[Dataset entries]
###
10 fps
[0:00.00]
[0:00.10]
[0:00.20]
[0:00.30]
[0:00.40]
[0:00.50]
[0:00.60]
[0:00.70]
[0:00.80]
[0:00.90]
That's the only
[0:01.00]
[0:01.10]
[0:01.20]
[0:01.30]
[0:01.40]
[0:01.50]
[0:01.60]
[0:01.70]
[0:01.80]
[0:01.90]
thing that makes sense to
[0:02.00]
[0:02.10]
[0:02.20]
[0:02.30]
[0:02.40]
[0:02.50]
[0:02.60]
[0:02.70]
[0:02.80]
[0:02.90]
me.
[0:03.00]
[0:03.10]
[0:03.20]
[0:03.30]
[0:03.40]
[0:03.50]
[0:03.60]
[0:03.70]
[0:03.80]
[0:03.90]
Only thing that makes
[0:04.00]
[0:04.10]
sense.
###
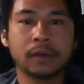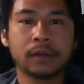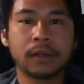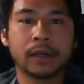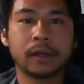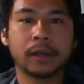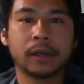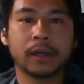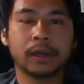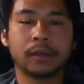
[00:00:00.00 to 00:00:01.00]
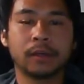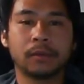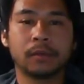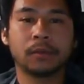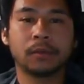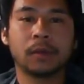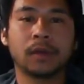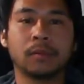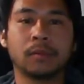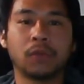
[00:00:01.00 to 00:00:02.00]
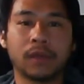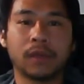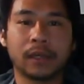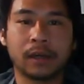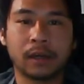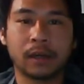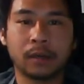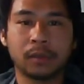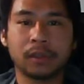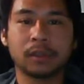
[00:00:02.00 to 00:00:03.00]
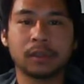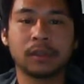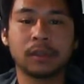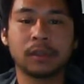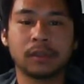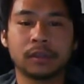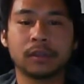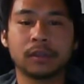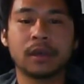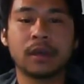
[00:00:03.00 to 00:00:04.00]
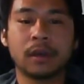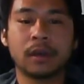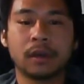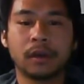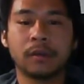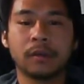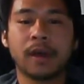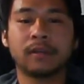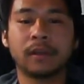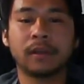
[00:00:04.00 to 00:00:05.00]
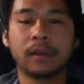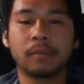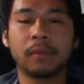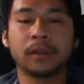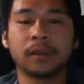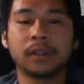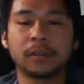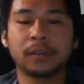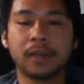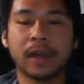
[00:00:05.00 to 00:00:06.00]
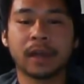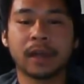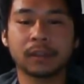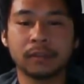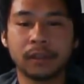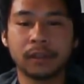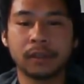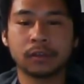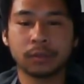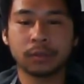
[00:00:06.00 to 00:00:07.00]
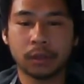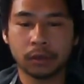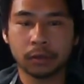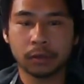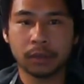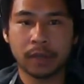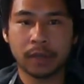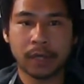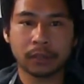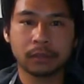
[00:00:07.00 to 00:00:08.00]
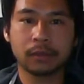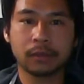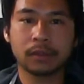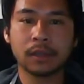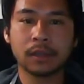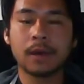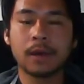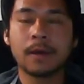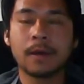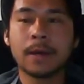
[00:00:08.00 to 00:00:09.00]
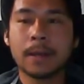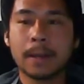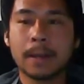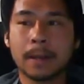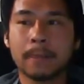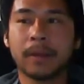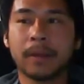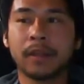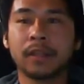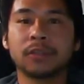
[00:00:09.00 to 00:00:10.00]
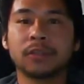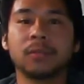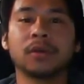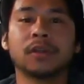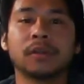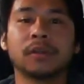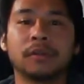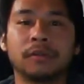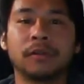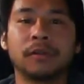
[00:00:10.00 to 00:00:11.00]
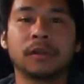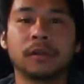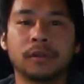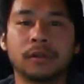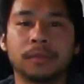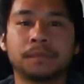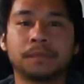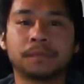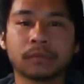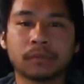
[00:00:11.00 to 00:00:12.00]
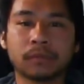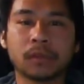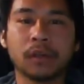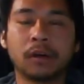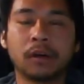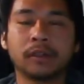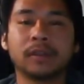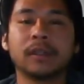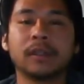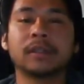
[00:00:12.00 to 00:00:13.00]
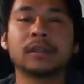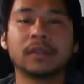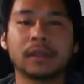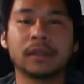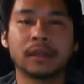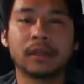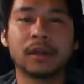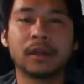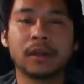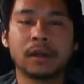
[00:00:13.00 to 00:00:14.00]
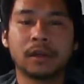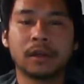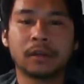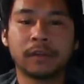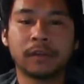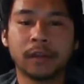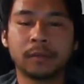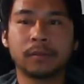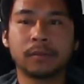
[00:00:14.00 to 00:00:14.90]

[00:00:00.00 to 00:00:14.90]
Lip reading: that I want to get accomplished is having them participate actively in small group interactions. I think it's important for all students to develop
###
What is expected:
The copy should hold exactly the lines above from the one with "[00:00:09.00 to 00:00:10.00]" through the one with "Lip reading: that", both ends counted, and no pictures at all.

Task answer:
[00:00:09.00 to 00:00:10.00]
[00:00:10.00 to 00:00:11.00]
[00:00:11.00 to 00:00:12.00]
[00:00:12.00 to 00:00:13.00]
[00:00:13.00 to 00:00:14.00]
[00:00:14.00 to 00:00:14.90]

[00:00:00.00 to 00:00:14.90]
Lip reading: that I want to get accomplished is having them participate actively in small group interactions. I think it's important for all students to develop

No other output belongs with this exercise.